* Data supplied:
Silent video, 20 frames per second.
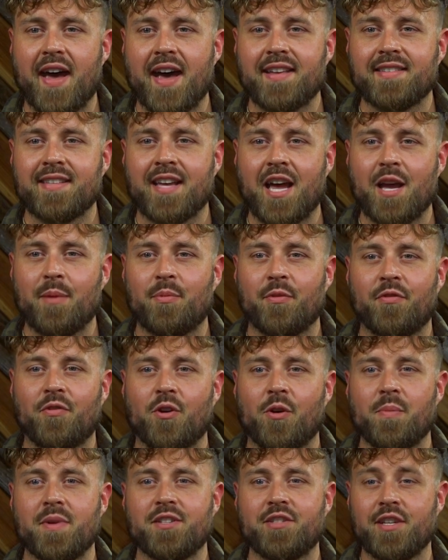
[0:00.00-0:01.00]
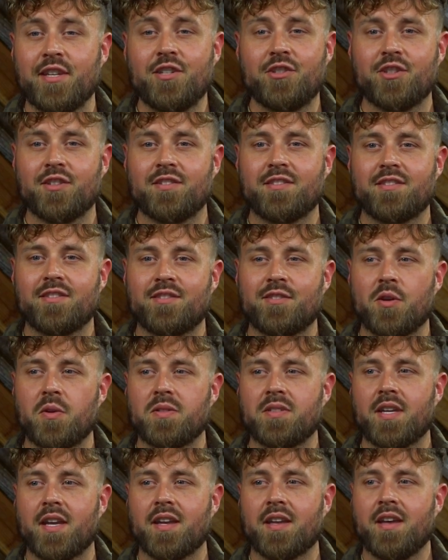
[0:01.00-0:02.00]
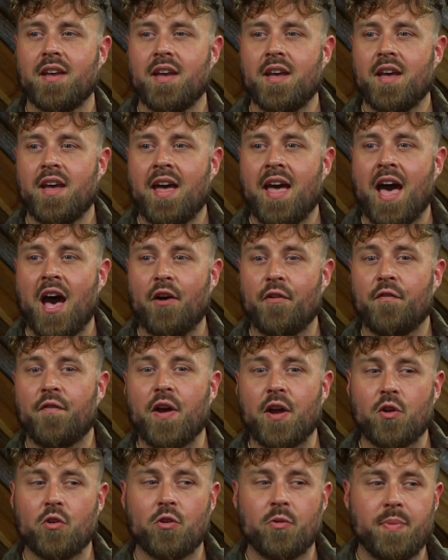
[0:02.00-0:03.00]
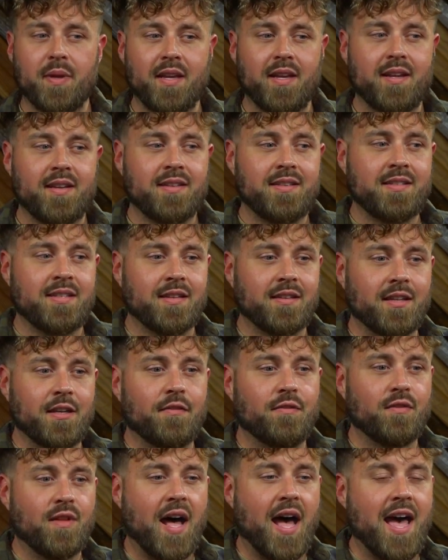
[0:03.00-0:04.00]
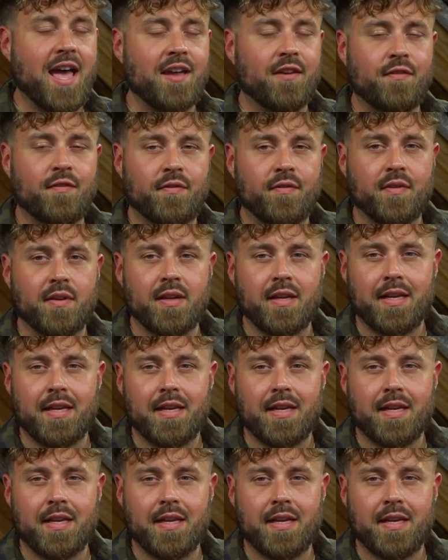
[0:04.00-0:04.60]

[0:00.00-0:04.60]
ass high performance engines. So it's like, how fun it would be to live life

* Work item:
All of the lines above must be repeated without alteration, though the pictures are to be excluded.

* Task solution:
Silent video, 20 frames per second.
[0:00.00-0:01.00]
[0:01.00-0:02.00]
[0:02.00-0:03.00]
[0:03.00-0:04.00]
[0:04.00-0:04.60]

[0:00.00-0:04.60]
ass high performance engines. So it's like, how fun it would be to live life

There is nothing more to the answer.